WHAT IS EXPECTED –
Produce an exact copy of all the data below, dropping every image.

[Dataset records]
+ + + + + + +
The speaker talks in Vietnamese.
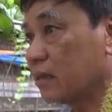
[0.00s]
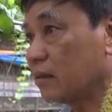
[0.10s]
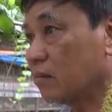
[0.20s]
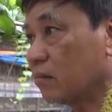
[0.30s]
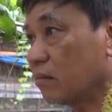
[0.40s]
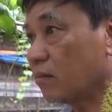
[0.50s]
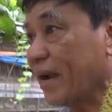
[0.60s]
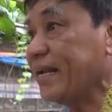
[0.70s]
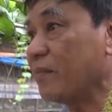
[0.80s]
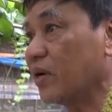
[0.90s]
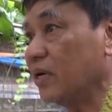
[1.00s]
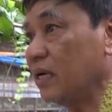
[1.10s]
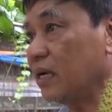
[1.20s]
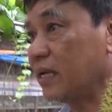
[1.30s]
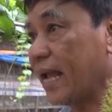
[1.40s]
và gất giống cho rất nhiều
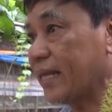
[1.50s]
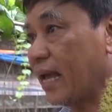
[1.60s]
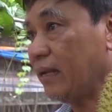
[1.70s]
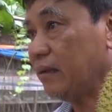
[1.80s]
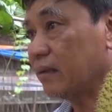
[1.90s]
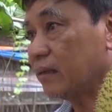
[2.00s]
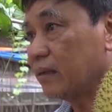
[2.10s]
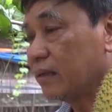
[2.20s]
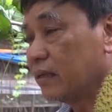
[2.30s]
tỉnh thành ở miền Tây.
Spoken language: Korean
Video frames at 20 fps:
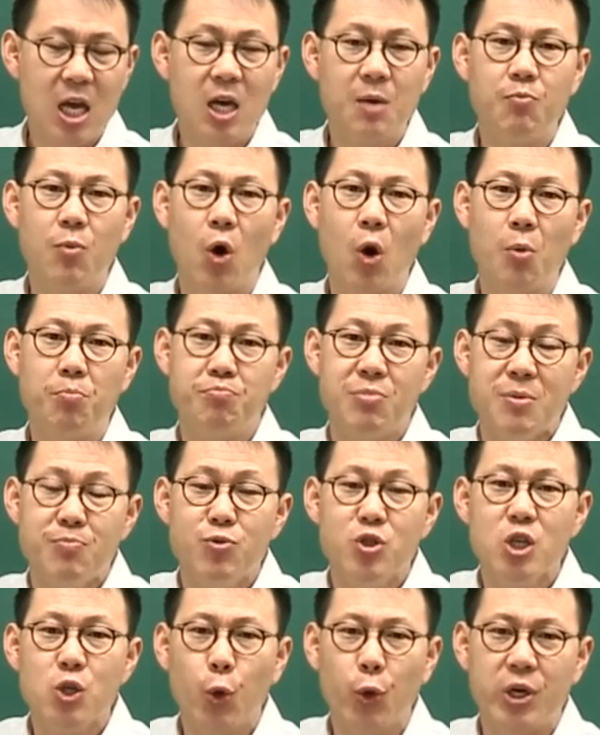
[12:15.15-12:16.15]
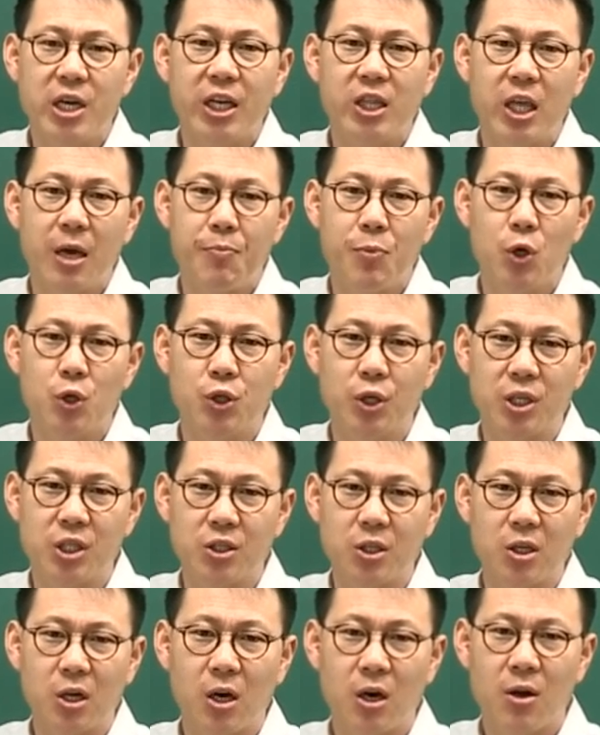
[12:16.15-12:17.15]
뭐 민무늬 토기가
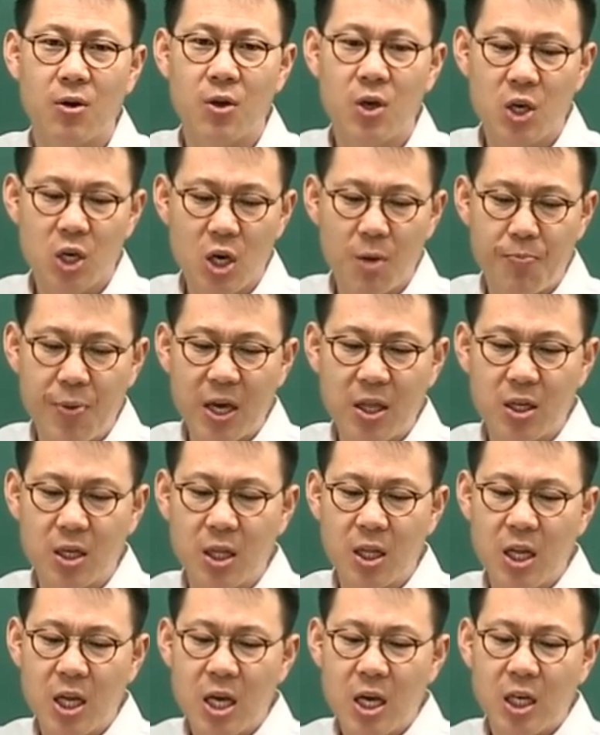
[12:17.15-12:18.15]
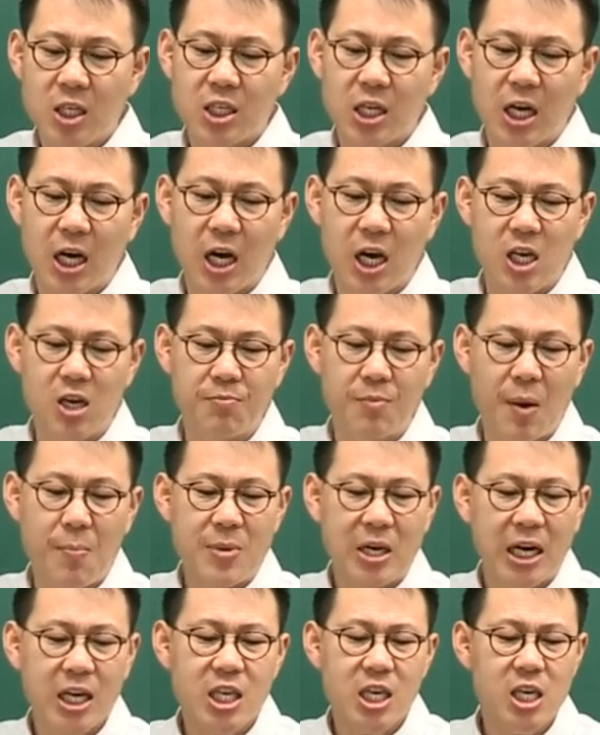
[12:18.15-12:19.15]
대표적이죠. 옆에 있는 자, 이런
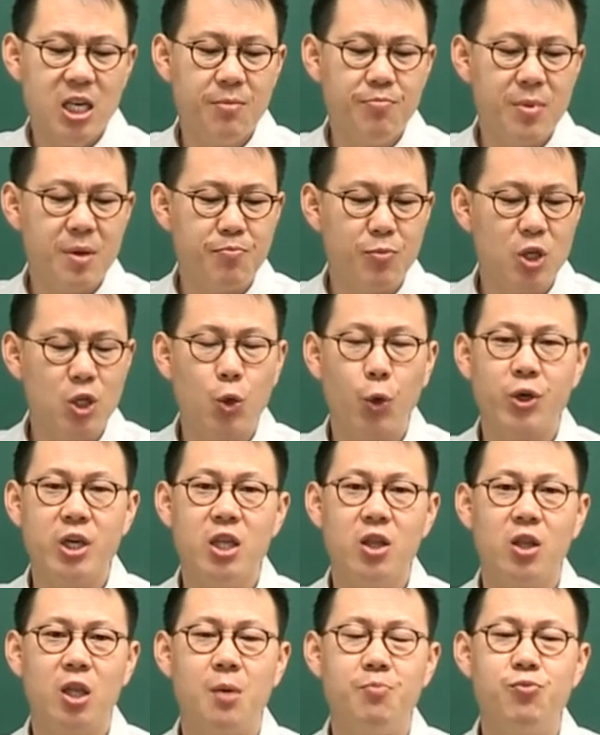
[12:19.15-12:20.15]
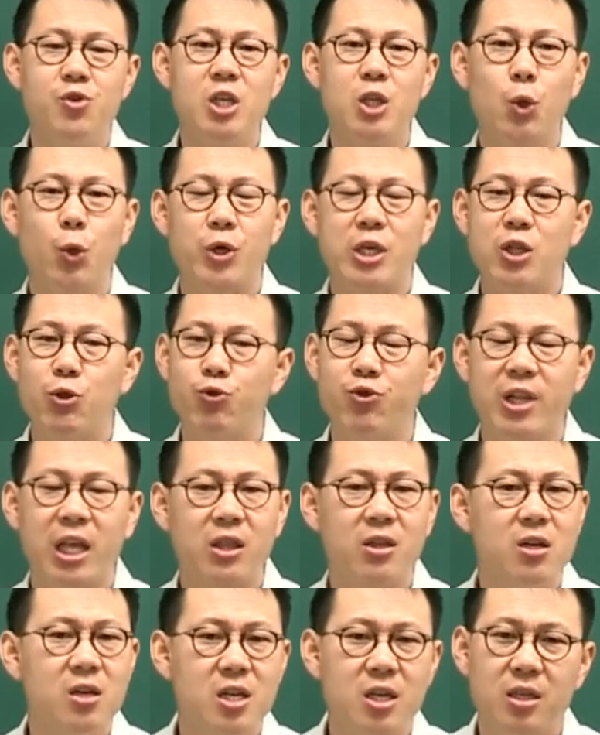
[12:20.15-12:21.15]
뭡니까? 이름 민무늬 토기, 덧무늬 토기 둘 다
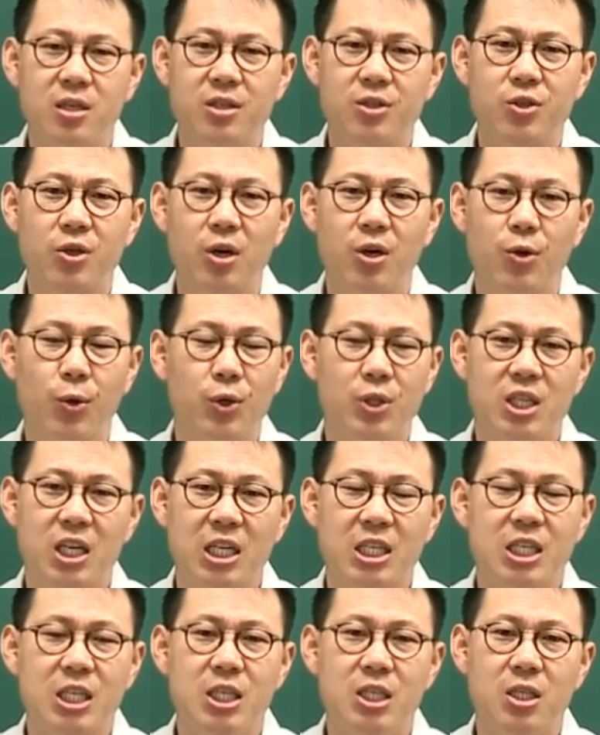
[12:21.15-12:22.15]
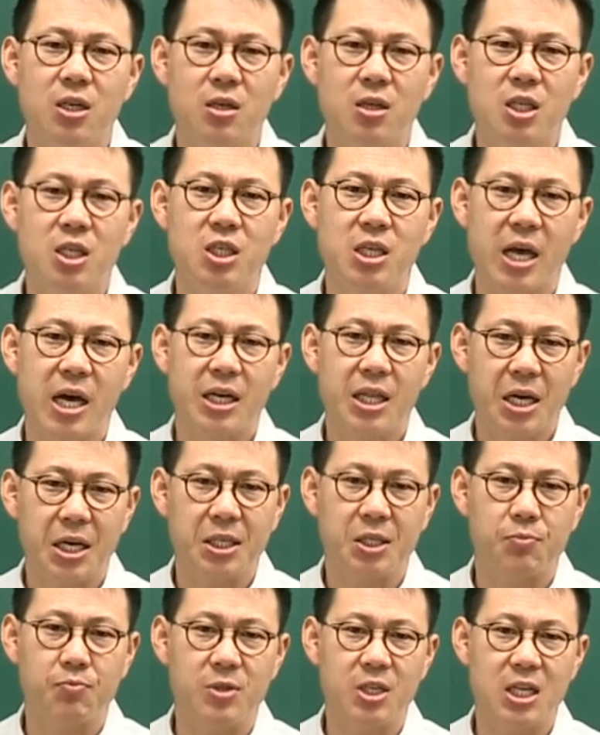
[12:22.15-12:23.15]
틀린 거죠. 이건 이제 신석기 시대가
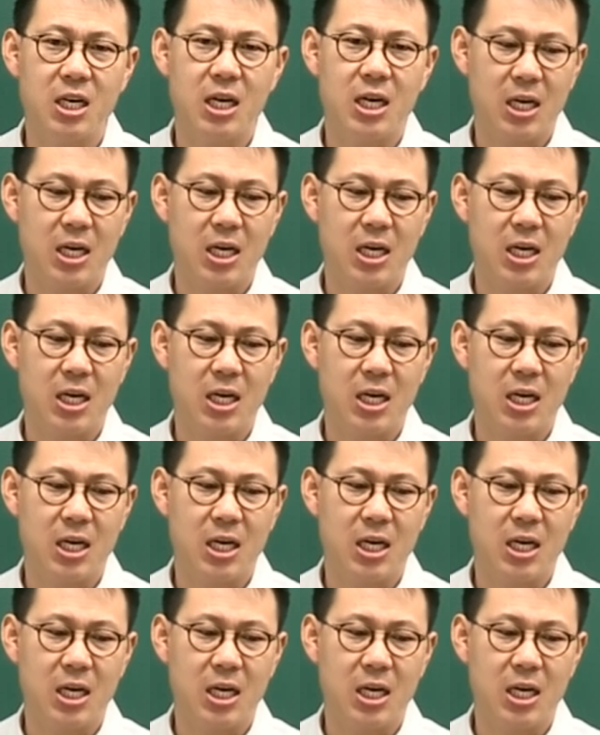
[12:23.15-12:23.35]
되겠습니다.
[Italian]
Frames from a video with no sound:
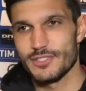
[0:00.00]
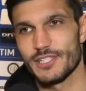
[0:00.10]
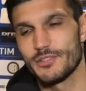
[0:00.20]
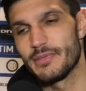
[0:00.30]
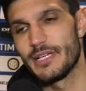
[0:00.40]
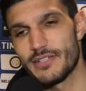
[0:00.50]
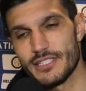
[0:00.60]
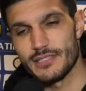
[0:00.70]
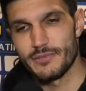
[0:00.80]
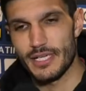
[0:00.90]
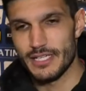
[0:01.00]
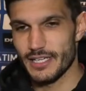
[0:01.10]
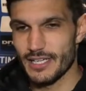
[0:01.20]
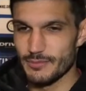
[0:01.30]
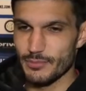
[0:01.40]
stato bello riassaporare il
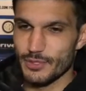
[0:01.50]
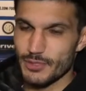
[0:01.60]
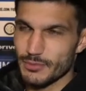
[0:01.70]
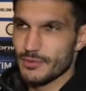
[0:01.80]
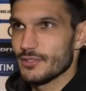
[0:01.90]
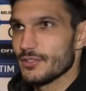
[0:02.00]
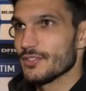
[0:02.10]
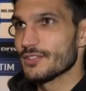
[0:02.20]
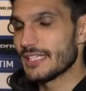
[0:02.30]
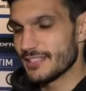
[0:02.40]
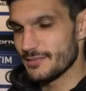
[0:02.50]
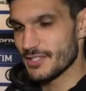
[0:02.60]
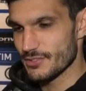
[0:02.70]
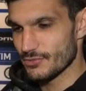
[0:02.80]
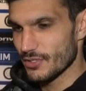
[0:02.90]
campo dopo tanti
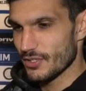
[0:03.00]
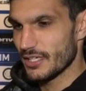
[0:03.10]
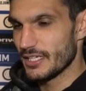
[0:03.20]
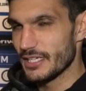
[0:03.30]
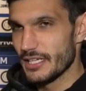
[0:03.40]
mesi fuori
+ + + + + + +
RESULT FOR THIS EXERCISE –
The speaker talks in Vietnamese.
[0.00s]
[0.10s]
[0.20s]
[0.30s]
[0.40s]
[0.50s]
[0.60s]
[0.70s]
[0.80s]
[0.90s]
[1.00s]
[1.10s]
[1.20s]
[1.30s]
[1.40s]
và gất giống cho rất nhiều
[1.50s]
[1.60s]
[1.70s]
[1.80s]
[1.90s]
[2.00s]
[2.10s]
[2.20s]
[2.30s]
tỉnh thành ở miền Tây.
Spoken language: Korean
Video frames at 20 fps:
[12:15.15-12:16.15]
[12:16.15-12:17.15]
뭐 민무늬 토기가
[12:17.15-12:18.15]
[12:18.15-12:19.15]
대표적이죠. 옆에 있는 자, 이런
[12:19.15-12:20.15]
[12:20.15-12:21.15]
뭡니까? 이름 민무늬 토기, 덧무늬 토기 둘 다
[12:21.15-12:22.15]
[12:22.15-12:23.15]
틀린 거죠. 이건 이제 신석기 시대가
[12:23.15-12:23.35]
되겠습니다.
[Italian]
Frames from a video with no sound:
[0:00.00]
[0:00.10]
[0:00.20]
[0:00.30]
[0:00.40]
[0:00.50]
[0:00.60]
[0:00.70]
[0:00.80]
[0:00.90]
[0:01.00]
[0:01.10]
[0:01.20]
[0:01.30]
[0:01.40]
stato bello riassaporare il
[0:01.50]
[0:01.60]
[0:01.70]
[0:01.80]
[0:01.90]
[0:02.00]
[0:02.10]
[0:02.20]
[0:02.30]
[0:02.40]
[0:02.50]
[0:02.60]
[0:02.70]
[0:02.80]
[0:02.90]
campo dopo tanti
[0:03.00]
[0:03.10]
[0:03.20]
[0:03.30]
[0:03.40]
mesi fuori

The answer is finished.